MOGADISHU (Reuters) - Heavy gunfire rang out across central Mogadishu on Friday as Somali special forces battled to dislodge insurgents holed up next to a hotel they bombed the previous evening, and as the death toll stemming from that attack neared 30.
Islamist al Shabaab fighters set off a bomb outside the Hotel Maka Al-Mukarama on Thursday night before retreating to an adjacent building, from where they fired on soldiers who tried to enter. Another bomb exploded later about 1 kilometre (0.6 miles) away.
Rescuers said the number of dead from the first explosion, which destroyed several buildings, could well rise.
The attack, on a hotel popular with government officials, is part of a pattern of Al Shabaab assaults on high-profile targets in East Africa. It comes days after U.S. forces in Somalia stepped up air strikes against the group, which is fighting to dislodge a Western-backed government protected by peacekeepers.
"The militants are still fighting from inside a civilian house adjacent to the hotel," police officer Major Musa Ali told Reuters on Friday morning. "... (They) are fighting back with grenades and Kalashnikov (rifles)."
He said 29 people, mostly civilians, had died in the attack and its aftermath, and 80 had been wounded.
Authorities deployed a contingent of U.S.-trained Somali troops known as the Alpha Group to try to flush out the militants on Friday, just after two wounded soldiers were carried away from the hotel.
The hotel attack, unusually for Somalia, began at night, and rescuers had no lights or equipment to help dig the wounded out from the rubble, said Abdikadir Adem, the director of the privately-run Aamin ambulance service.
"The scene is fearful ... in magnitude it is similar to the October 14 bombing," he said, referring to a truck bomb that killed more than 500 people in the city in 2017.
"The death toll may rise and rise."
SCREAMING FOR LOVED ONES
Somalia has been convulsed by lawlessness and violence since 1991, and a further layer of chaos was added in 2015 with the formation in the north of a splinter group of former al Shaabab insurgents who pledged allegiance to Islamic State.
At least 25 people have been killed this week in clashes between the two militant groups, a military official from the semi-autonomous region of Puntland told Reuters.
Al Shabaab has also carried out attacks in neighbouring countries contributing to the African Union peacekeeper force inside Somalia, including one on a hotel and office complex in Kenya in January that killed 21 people.

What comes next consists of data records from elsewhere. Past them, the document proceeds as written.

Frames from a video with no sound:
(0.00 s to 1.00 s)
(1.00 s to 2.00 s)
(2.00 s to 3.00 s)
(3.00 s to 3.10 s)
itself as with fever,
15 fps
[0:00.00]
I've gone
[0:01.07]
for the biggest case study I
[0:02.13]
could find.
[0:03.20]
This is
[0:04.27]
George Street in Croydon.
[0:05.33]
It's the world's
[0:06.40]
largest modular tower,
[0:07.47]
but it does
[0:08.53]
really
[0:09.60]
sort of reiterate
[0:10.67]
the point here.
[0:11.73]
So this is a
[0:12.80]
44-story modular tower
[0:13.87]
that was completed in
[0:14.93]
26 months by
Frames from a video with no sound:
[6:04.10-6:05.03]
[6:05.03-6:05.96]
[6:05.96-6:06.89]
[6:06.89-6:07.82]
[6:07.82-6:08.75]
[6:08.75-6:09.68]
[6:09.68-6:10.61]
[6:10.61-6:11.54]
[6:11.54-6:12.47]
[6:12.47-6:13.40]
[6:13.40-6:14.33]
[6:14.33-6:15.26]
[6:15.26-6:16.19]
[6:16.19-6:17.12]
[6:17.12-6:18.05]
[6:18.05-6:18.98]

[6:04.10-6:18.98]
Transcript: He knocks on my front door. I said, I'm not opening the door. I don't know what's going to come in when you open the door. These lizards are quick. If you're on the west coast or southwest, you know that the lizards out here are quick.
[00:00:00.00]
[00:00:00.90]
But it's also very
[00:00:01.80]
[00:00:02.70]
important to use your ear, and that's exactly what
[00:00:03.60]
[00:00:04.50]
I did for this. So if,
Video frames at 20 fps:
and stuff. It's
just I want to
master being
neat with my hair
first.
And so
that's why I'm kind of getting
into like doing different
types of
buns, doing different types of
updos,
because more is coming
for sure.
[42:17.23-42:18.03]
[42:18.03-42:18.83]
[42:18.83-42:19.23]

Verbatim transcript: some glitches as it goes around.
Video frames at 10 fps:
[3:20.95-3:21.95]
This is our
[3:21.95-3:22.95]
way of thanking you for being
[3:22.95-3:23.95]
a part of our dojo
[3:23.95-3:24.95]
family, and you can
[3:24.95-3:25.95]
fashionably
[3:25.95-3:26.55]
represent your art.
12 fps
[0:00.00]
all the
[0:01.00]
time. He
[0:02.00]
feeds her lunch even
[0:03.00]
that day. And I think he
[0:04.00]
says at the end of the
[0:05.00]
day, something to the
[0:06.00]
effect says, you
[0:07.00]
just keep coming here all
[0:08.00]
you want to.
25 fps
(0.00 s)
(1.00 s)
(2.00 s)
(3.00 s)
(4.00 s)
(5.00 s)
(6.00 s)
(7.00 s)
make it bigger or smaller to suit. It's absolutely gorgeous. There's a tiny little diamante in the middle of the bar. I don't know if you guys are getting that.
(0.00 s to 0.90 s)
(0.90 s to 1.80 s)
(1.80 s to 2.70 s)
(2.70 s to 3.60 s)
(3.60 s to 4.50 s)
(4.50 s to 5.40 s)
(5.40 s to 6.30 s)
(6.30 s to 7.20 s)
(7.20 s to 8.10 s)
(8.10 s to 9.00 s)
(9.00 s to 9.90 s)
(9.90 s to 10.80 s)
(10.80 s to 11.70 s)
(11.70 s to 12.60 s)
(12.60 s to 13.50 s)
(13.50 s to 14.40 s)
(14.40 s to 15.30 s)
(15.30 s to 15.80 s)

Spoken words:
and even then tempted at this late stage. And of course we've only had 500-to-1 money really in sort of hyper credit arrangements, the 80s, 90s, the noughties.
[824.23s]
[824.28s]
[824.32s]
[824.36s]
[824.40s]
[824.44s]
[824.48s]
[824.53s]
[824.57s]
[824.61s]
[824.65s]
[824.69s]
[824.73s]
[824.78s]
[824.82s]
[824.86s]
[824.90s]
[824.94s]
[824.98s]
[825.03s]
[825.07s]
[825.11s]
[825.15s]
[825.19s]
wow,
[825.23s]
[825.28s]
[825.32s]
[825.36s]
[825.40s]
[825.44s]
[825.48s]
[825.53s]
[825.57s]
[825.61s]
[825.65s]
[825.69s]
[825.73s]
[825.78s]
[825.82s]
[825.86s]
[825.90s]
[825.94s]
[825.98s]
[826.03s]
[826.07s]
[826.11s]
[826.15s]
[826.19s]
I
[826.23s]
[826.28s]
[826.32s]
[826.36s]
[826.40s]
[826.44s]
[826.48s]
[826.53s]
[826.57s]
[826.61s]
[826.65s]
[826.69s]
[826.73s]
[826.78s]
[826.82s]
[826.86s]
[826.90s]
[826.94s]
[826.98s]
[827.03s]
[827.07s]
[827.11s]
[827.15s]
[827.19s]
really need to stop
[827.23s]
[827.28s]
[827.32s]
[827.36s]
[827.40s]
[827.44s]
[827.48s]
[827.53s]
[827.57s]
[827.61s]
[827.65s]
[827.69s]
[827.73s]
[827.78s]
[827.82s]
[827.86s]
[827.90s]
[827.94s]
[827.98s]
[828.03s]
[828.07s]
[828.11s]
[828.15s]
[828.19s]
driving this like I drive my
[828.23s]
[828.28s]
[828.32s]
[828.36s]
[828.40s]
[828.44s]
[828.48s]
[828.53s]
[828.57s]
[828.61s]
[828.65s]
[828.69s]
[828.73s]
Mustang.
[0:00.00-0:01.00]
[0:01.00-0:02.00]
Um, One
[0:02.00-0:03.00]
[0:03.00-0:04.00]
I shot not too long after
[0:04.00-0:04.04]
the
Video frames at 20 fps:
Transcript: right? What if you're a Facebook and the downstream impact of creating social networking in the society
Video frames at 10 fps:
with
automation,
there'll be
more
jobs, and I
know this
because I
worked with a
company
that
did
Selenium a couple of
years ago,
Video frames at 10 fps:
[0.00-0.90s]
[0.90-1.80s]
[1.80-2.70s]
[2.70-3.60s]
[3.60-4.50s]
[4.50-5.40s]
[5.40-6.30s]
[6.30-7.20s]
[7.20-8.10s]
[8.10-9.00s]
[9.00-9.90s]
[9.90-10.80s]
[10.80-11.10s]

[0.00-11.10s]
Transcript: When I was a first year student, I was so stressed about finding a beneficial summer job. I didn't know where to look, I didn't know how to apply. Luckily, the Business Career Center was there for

Under President Donald Trump, Washington has stepped up attacks against the group, and U.S. Africa Command announced six air strikes it says have killed 52 militants since Feb. 23.
Al Shabaab's military spokesman said on Friday it was still in control of the Mogadishu hotel, located on a street lined with hotels, shops and restaurants.[L5N20N90U]
"The government tried three times to enter the building but we repulsed them," said Abdiasis Abu Musab.
With most roads in the city were shut to traffic, including those leading to hospitals, soldiers at checkpoints near the blast site repeatedly fired into the air to control crowds of frantic residents.
Many locals ran around screaming the names of loved ones, having been searching for missing relatives since Thursday.
"I have been running to and fro from the blast scene to hospitals since yesterday evening in search of my husband and brother ...I have just seen them in hospital. They are in a critical condition," mother-of-three Halima Omar told Reuters.